• [WORK TO COMPLETE] Every entry below should be repeated exactly; the pictures should not.

*** INFORMATION SHOWN Section Begins ***

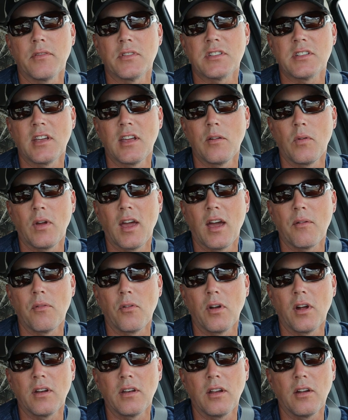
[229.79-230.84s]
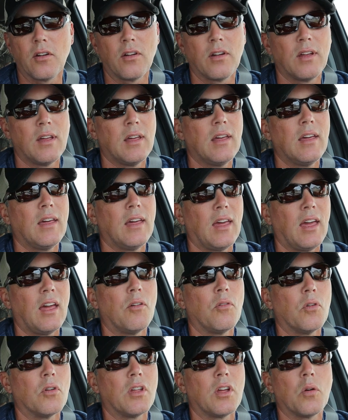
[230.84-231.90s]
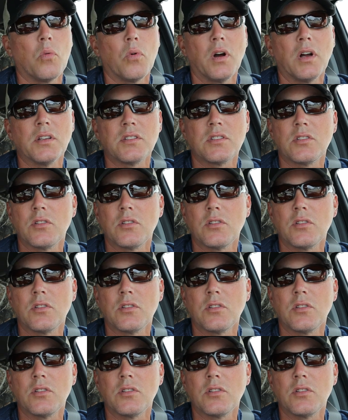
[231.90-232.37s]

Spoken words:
of a saying we have around here. And really it was.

*** INFORMATION SHOWN Section Ends ***

• [COMPLETED EXERCISE]
[229.79-230.84s]
[230.84-231.90s]
[231.90-232.37s]

Spoken words:
of a saying we have around here. And really it was.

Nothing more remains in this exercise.